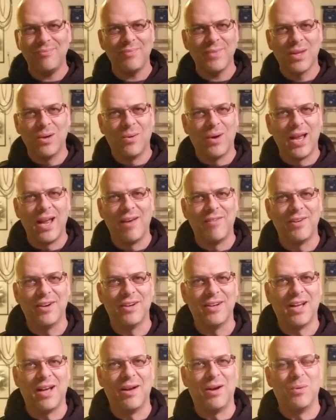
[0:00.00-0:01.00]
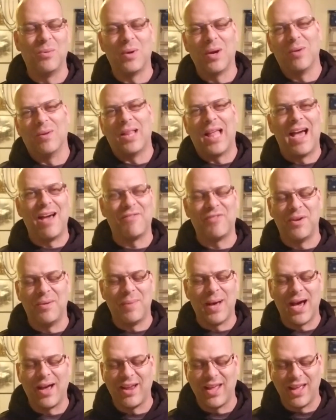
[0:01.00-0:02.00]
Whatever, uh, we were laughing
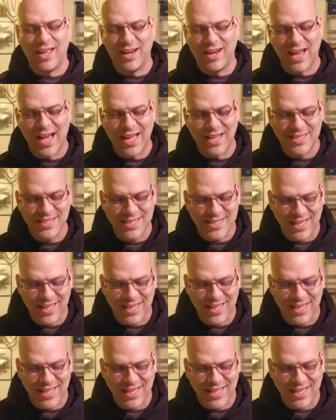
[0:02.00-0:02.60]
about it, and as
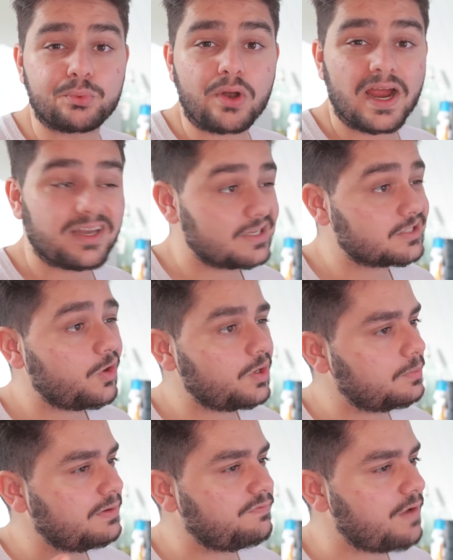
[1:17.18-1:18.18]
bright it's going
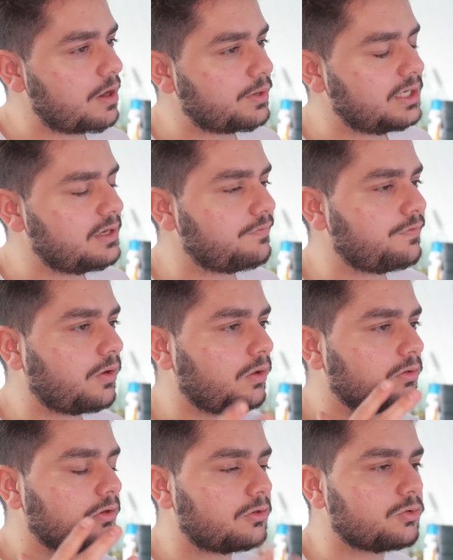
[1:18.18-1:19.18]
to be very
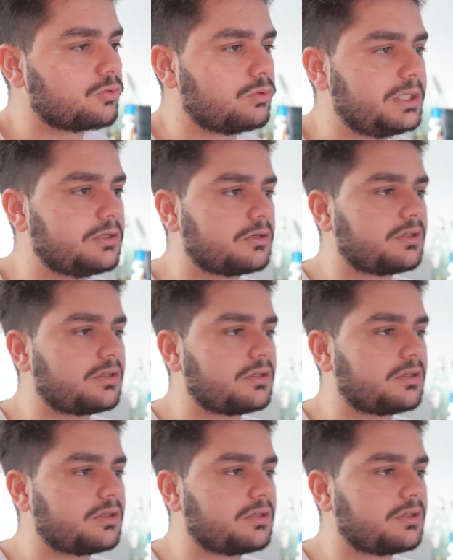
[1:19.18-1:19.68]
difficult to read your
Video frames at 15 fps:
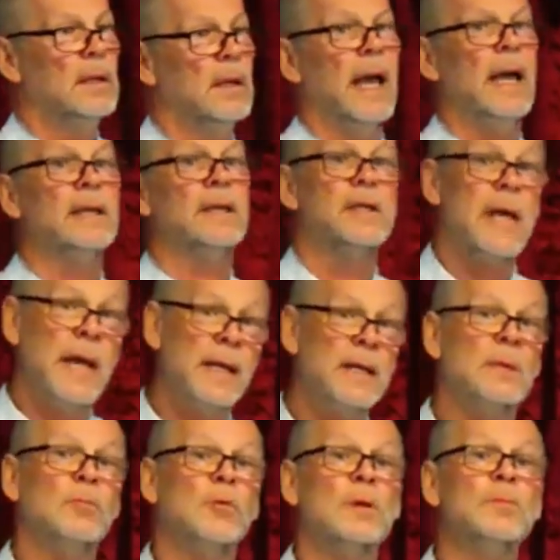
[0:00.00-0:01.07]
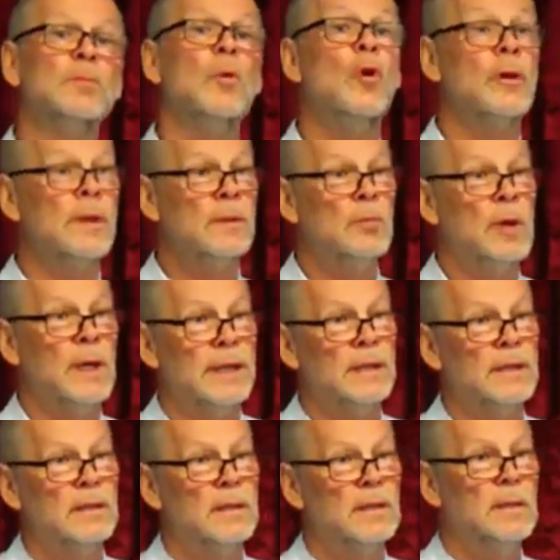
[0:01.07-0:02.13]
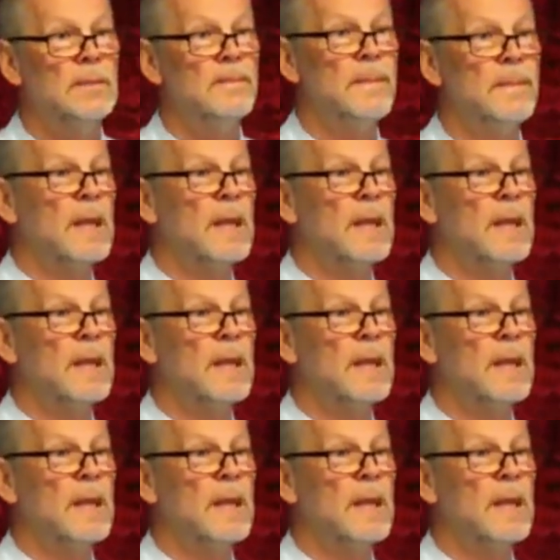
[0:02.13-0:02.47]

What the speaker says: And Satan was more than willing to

○ ○ ○ ○

Restate the data above word for word. Do not include the images.

[0:00.00-0:01.00]
[0:01.00-0:02.00]
Whatever, uh, we were laughing
[0:02.00-0:02.60]
about it, and as
[1:17.18-1:18.18]
bright it's going
[1:18.18-1:19.18]
to be very
[1:19.18-1:19.68]
difficult to read your
Video frames at 15 fps:
[0:00.00-0:01.07]
[0:01.07-0:02.13]
[0:02.13-0:02.47]

What the speaker says: And Satan was more than willing to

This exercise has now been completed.